Records from a dataset:
_ _ _ _ _
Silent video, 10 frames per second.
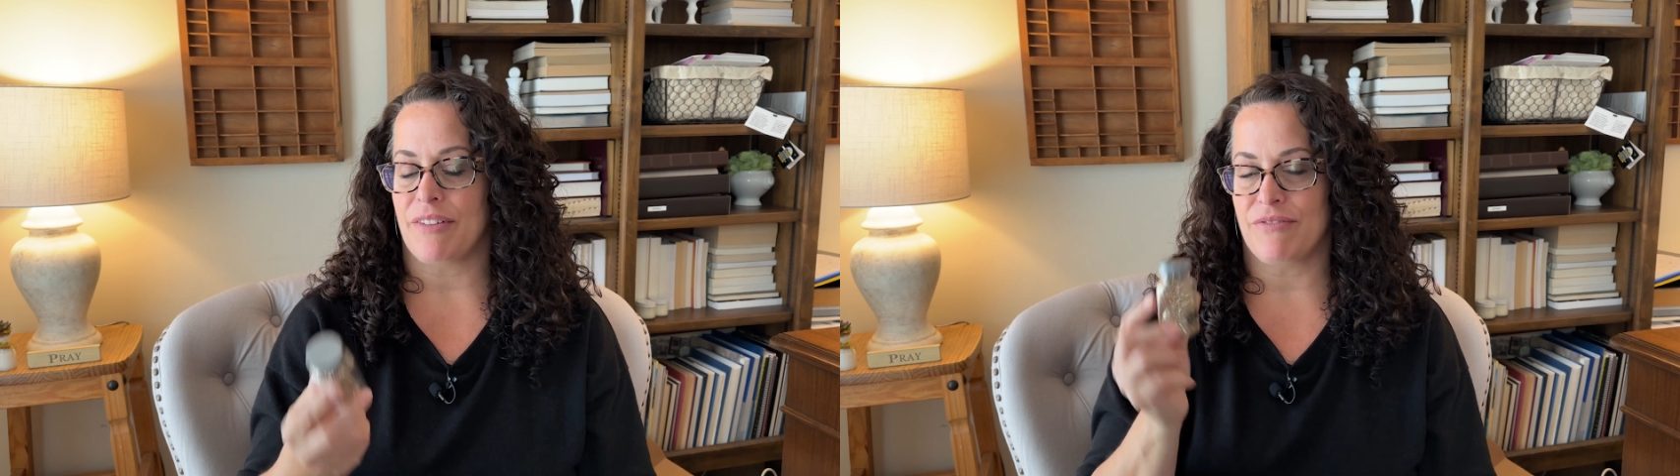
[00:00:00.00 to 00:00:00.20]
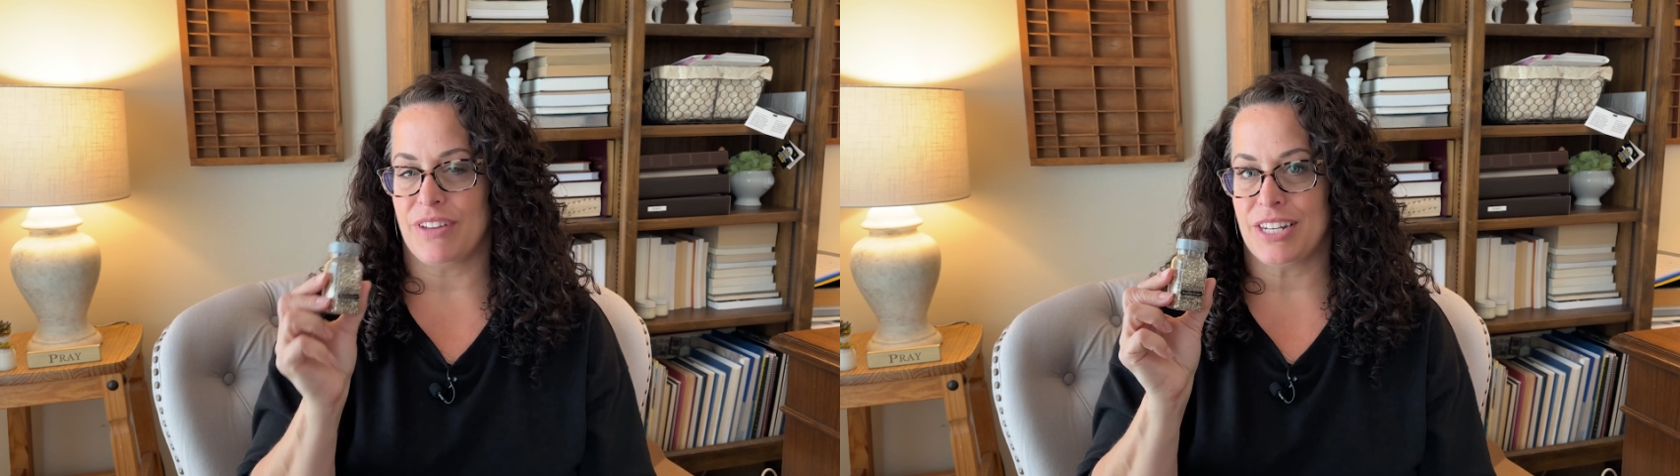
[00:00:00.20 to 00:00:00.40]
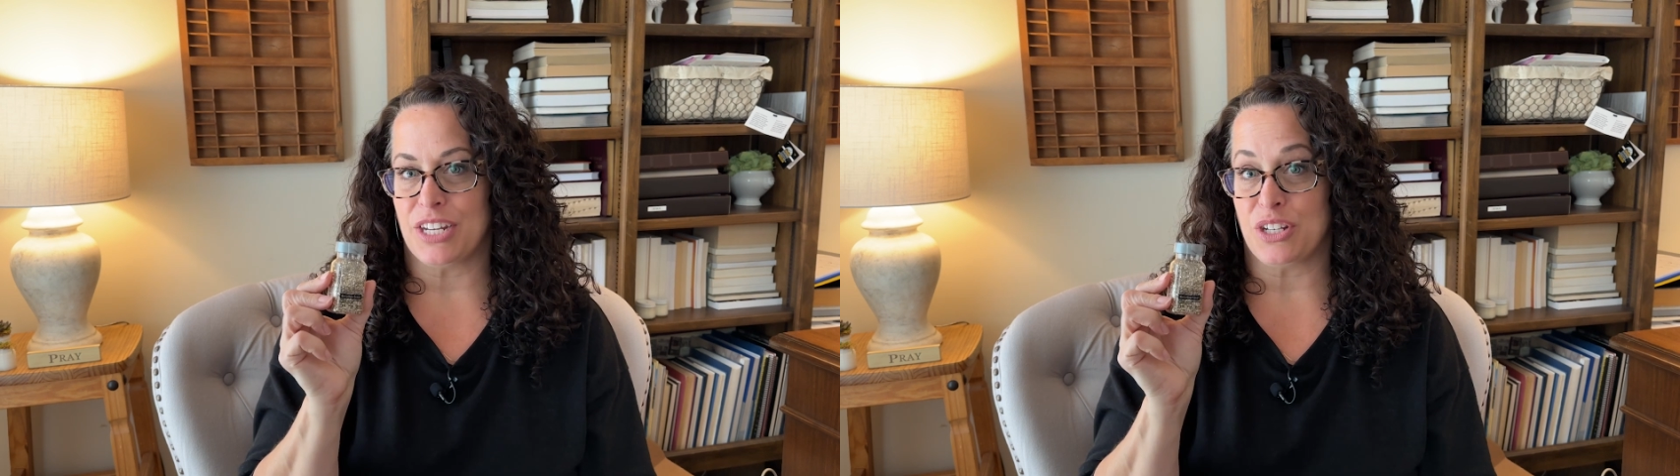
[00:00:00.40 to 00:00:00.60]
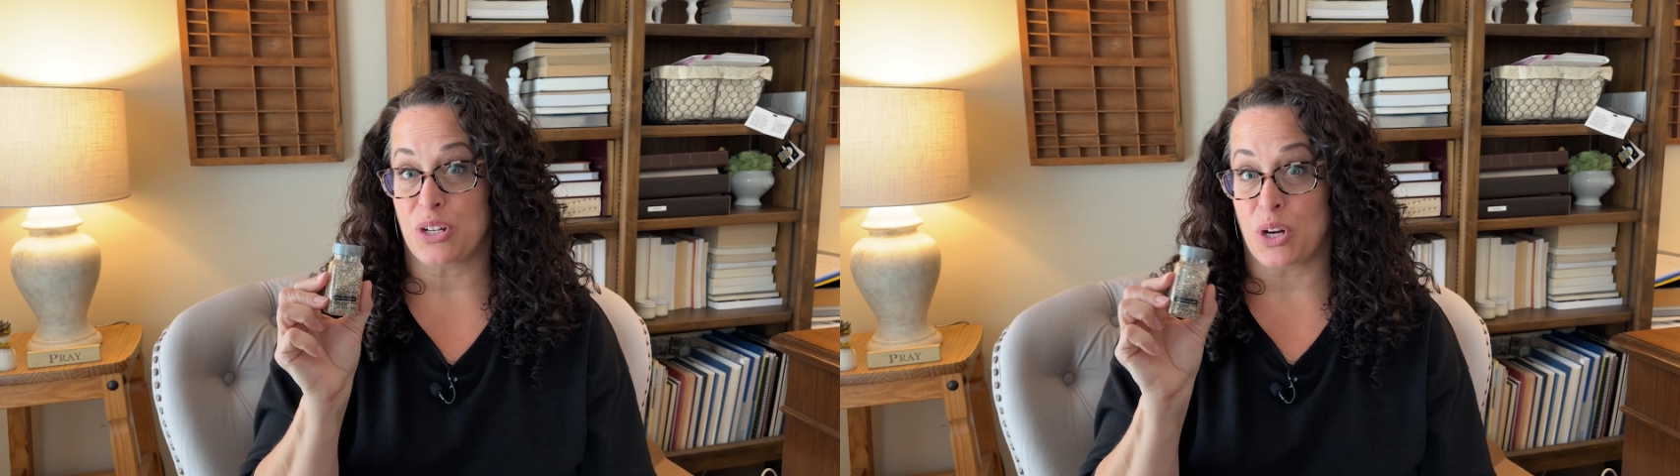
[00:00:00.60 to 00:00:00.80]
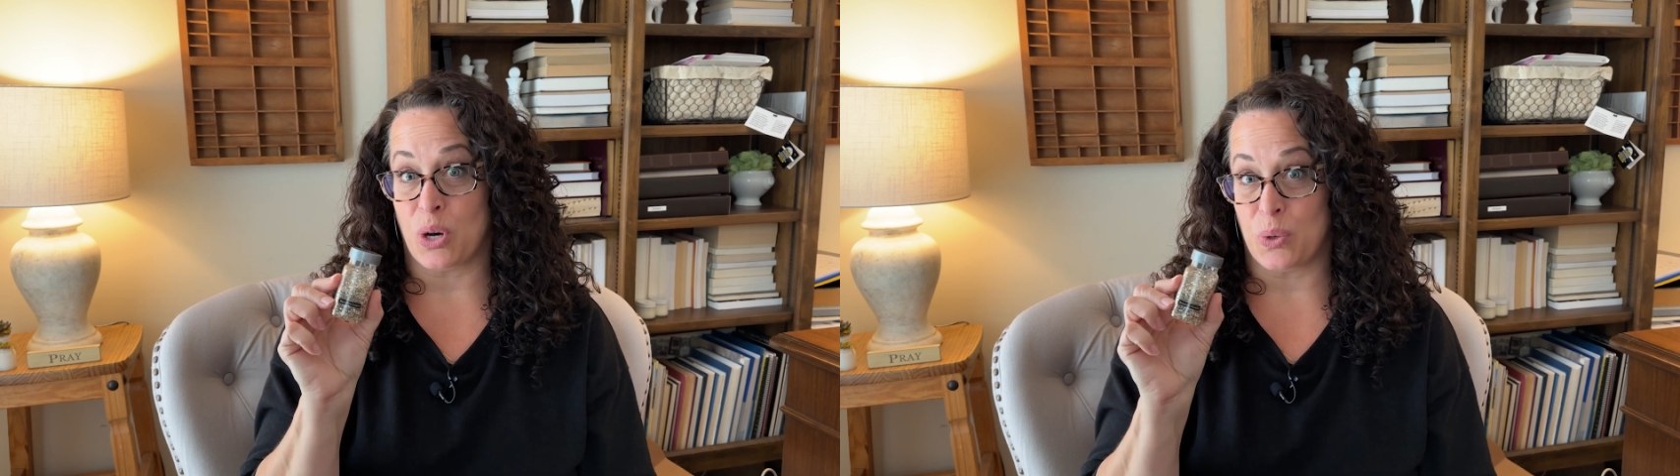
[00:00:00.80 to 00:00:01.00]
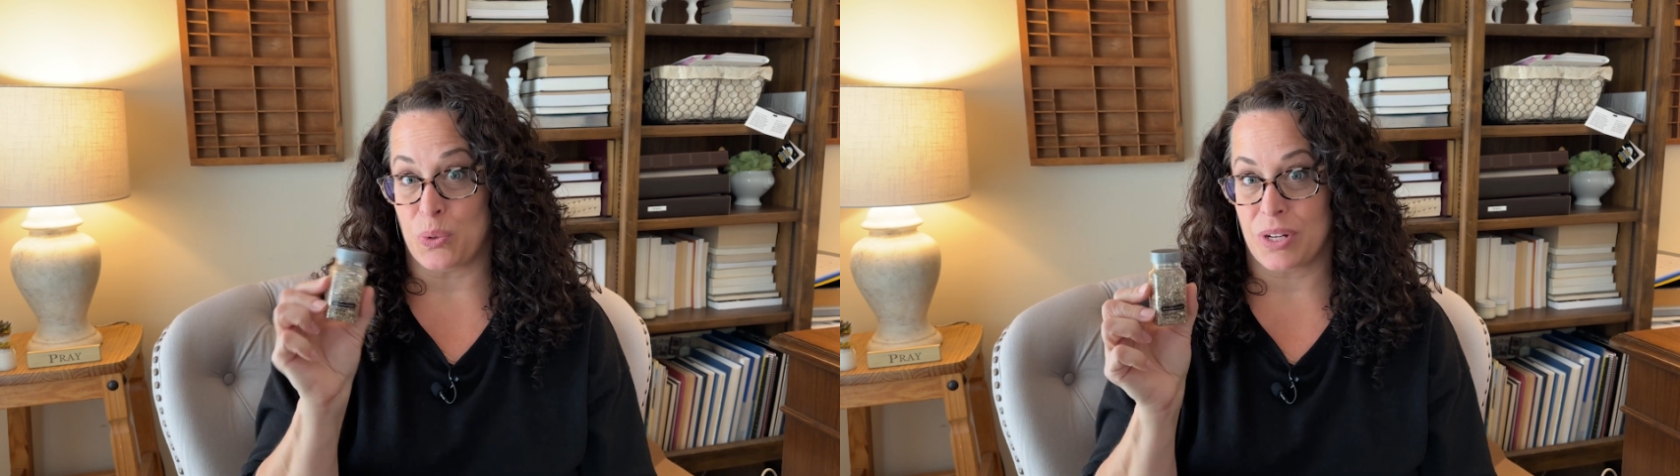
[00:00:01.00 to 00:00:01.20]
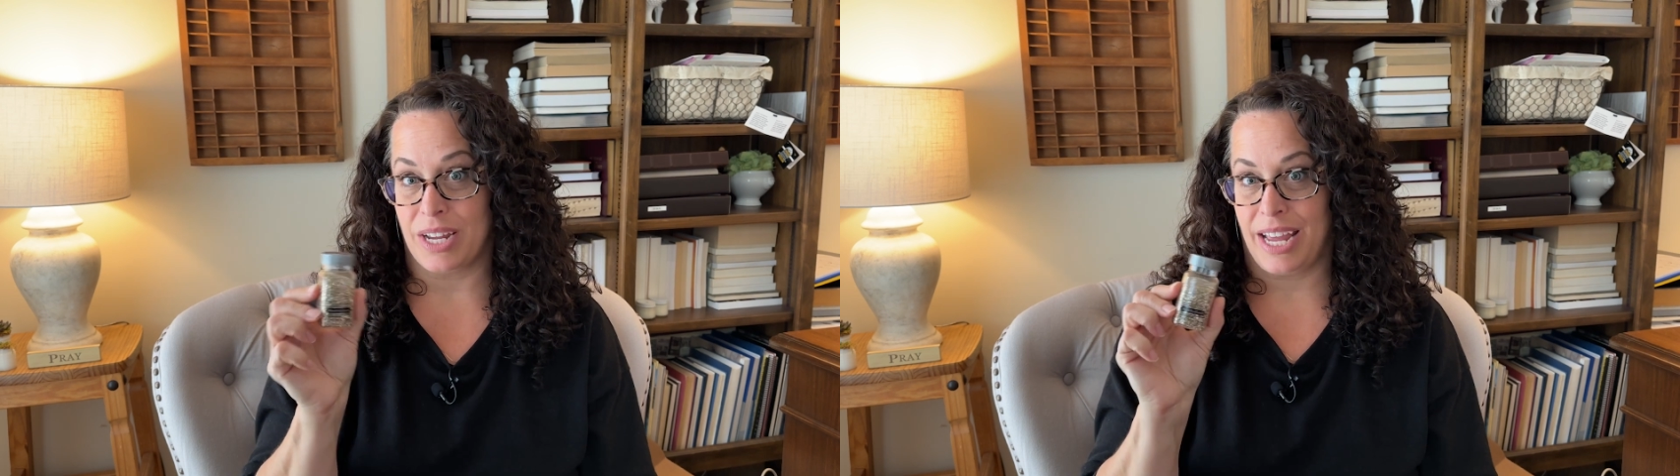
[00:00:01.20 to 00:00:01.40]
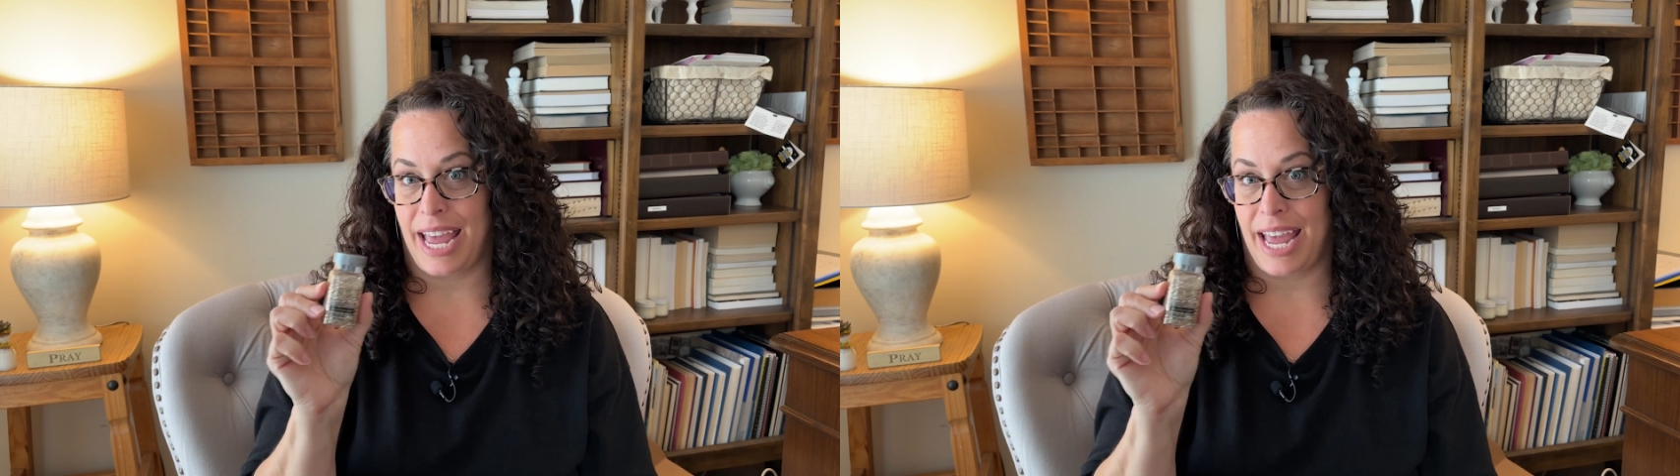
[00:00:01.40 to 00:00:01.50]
vintage gold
_ _ _ _ _
PROBLEM DESCRIPTION –
Every entry, word for word: repeat it, but skip the images.

OUTPUT BELOW –
Silent video, 10 frames per second.
[00:00:00.00 to 00:00:00.20]
[00:00:00.20 to 00:00:00.40]
[00:00:00.40 to 00:00:00.60]
[00:00:00.60 to 00:00:00.80]
[00:00:00.80 to 00:00:01.00]
[00:00:01.00 to 00:00:01.20]
[00:00:01.20 to 00:00:01.40]
[00:00:01.40 to 00:00:01.50]
vintage gold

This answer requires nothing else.